-- Records for processing follows --

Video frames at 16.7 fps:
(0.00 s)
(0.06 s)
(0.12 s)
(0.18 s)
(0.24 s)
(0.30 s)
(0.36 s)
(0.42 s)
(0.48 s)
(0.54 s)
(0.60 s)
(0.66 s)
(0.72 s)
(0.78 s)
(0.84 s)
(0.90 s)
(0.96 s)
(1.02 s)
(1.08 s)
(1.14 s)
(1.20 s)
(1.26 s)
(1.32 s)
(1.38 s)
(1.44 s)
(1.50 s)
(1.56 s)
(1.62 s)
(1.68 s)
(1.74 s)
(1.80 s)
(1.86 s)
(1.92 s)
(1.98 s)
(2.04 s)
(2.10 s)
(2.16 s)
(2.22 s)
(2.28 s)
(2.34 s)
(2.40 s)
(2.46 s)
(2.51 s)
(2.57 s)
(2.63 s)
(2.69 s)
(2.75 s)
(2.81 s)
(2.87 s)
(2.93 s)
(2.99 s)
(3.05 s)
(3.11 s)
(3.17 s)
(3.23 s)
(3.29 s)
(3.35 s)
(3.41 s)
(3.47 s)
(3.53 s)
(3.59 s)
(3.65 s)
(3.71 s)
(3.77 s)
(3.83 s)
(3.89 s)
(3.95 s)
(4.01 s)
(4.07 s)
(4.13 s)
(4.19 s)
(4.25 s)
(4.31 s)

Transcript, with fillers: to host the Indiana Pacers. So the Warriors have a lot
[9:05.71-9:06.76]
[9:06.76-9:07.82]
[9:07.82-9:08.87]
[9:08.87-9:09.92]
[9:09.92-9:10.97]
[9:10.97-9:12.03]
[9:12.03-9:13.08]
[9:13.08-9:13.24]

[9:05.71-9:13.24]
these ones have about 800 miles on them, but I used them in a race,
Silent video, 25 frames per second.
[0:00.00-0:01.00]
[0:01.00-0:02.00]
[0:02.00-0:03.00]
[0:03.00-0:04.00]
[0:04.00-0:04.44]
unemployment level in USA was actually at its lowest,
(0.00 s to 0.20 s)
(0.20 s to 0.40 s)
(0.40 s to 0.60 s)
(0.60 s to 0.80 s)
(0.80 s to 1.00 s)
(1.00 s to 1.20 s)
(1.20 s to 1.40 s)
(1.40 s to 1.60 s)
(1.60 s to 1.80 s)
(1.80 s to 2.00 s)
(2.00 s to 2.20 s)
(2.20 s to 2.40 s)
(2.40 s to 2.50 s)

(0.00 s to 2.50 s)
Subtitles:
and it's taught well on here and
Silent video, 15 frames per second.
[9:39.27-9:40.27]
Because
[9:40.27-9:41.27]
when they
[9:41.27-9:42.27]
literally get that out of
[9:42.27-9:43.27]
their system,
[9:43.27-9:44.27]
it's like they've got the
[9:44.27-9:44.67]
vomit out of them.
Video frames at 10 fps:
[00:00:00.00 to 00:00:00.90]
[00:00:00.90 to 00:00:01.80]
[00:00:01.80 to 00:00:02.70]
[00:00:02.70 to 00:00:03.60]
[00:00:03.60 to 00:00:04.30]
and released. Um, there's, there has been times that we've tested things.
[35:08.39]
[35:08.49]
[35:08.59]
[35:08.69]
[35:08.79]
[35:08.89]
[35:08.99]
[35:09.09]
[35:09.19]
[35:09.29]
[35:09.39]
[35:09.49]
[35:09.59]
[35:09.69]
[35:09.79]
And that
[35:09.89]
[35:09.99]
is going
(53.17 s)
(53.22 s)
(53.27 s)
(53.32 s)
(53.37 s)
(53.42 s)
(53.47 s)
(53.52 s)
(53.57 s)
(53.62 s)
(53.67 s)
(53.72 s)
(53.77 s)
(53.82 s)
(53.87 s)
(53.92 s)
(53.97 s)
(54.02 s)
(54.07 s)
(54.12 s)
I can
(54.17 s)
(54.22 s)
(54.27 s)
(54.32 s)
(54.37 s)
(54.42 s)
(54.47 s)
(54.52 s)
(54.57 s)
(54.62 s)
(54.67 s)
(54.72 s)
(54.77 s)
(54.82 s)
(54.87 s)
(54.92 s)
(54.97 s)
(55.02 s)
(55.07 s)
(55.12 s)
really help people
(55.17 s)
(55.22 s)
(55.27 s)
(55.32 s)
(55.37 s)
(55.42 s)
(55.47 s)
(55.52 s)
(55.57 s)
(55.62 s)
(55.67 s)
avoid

-- Records for processing concluded --

__Directions__.
The full set of records must be output again exactly.

__Finished exercise__.
Video frames at 16.7 fps:
(0.00 s)
(0.06 s)
(0.12 s)
(0.18 s)
(0.24 s)
(0.30 s)
(0.36 s)
(0.42 s)
(0.48 s)
(0.54 s)
(0.60 s)
(0.66 s)
(0.72 s)
(0.78 s)
(0.84 s)
(0.90 s)
(0.96 s)
(1.02 s)
(1.08 s)
(1.14 s)
(1.20 s)
(1.26 s)
(1.32 s)
(1.38 s)
(1.44 s)
(1.50 s)
(1.56 s)
(1.62 s)
(1.68 s)
(1.74 s)
(1.80 s)
(1.86 s)
(1.92 s)
(1.98 s)
(2.04 s)
(2.10 s)
(2.16 s)
(2.22 s)
(2.28 s)
(2.34 s)
(2.40 s)
(2.46 s)
(2.51 s)
(2.57 s)
(2.63 s)
(2.69 s)
(2.75 s)
(2.81 s)
(2.87 s)
(2.93 s)
(2.99 s)
(3.05 s)
(3.11 s)
(3.17 s)
(3.23 s)
(3.29 s)
(3.35 s)
(3.41 s)
(3.47 s)
(3.53 s)
(3.59 s)
(3.65 s)
(3.71 s)
(3.77 s)
(3.83 s)
(3.89 s)
(3.95 s)
(4.01 s)
(4.07 s)
(4.13 s)
(4.19 s)
(4.25 s)
(4.31 s)

Transcript, with fillers: to host the Indiana Pacers. So the Warriors have a lot
[9:05.71-9:06.76]
[9:06.76-9:07.82]
[9:07.82-9:08.87]
[9:08.87-9:09.92]
[9:09.92-9:10.97]
[9:10.97-9:12.03]
[9:12.03-9:13.08]
[9:13.08-9:13.24]

[9:05.71-9:13.24]
these ones have about 800 miles on them, but I used them in a race,
Silent video, 25 frames per second.
[0:00.00-0:01.00]
[0:01.00-0:02.00]
[0:02.00-0:03.00]
[0:03.00-0:04.00]
[0:04.00-0:04.44]
unemployment level in USA was actually at its lowest,
(0.00 s to 0.20 s)
(0.20 s to 0.40 s)
(0.40 s to 0.60 s)
(0.60 s to 0.80 s)
(0.80 s to 1.00 s)
(1.00 s to 1.20 s)
(1.20 s to 1.40 s)
(1.40 s to 1.60 s)
(1.60 s to 1.80 s)
(1.80 s to 2.00 s)
(2.00 s to 2.20 s)
(2.20 s to 2.40 s)
(2.40 s to 2.50 s)

(0.00 s to 2.50 s)
Subtitles:
and it's taught well on here and
Silent video, 15 frames per second.
[9:39.27-9:40.27]
Because
[9:40.27-9:41.27]
when they
[9:41.27-9:42.27]
literally get that out of
[9:42.27-9:43.27]
their system,
[9:43.27-9:44.27]
it's like they've got the
[9:44.27-9:44.67]
vomit out of them.
Video frames at 10 fps:
[00:00:00.00 to 00:00:00.90]
[00:00:00.90 to 00:00:01.80]
[00:00:01.80 to 00:00:02.70]
[00:00:02.70 to 00:00:03.60]
[00:00:03.60 to 00:00:04.30]
and released. Um, there's, there has been times that we've tested things.
[35:08.39]
[35:08.49]
[35:08.59]
[35:08.69]
[35:08.79]
[35:08.89]
[35:08.99]
[35:09.09]
[35:09.19]
[35:09.29]
[35:09.39]
[35:09.49]
[35:09.59]
[35:09.69]
[35:09.79]
And that
[35:09.89]
[35:09.99]
is going
(53.17 s)
(53.22 s)
(53.27 s)
(53.32 s)
(53.37 s)
(53.42 s)
(53.47 s)
(53.52 s)
(53.57 s)
(53.62 s)
(53.67 s)
(53.72 s)
(53.77 s)
(53.82 s)
(53.87 s)
(53.92 s)
(53.97 s)
(54.02 s)
(54.07 s)
(54.12 s)
I can
(54.17 s)
(54.22 s)
(54.27 s)
(54.32 s)
(54.37 s)
(54.42 s)
(54.47 s)
(54.52 s)
(54.57 s)
(54.62 s)
(54.67 s)
(54.72 s)
(54.77 s)
(54.82 s)
(54.87 s)
(54.92 s)
(54.97 s)
(55.02 s)
(55.07 s)
(55.12 s)
really help people
(55.17 s)
(55.22 s)
(55.27 s)
(55.32 s)
(55.37 s)
(55.42 s)
(55.47 s)
(55.52 s)
(55.57 s)
(55.62 s)
(55.67 s)
avoid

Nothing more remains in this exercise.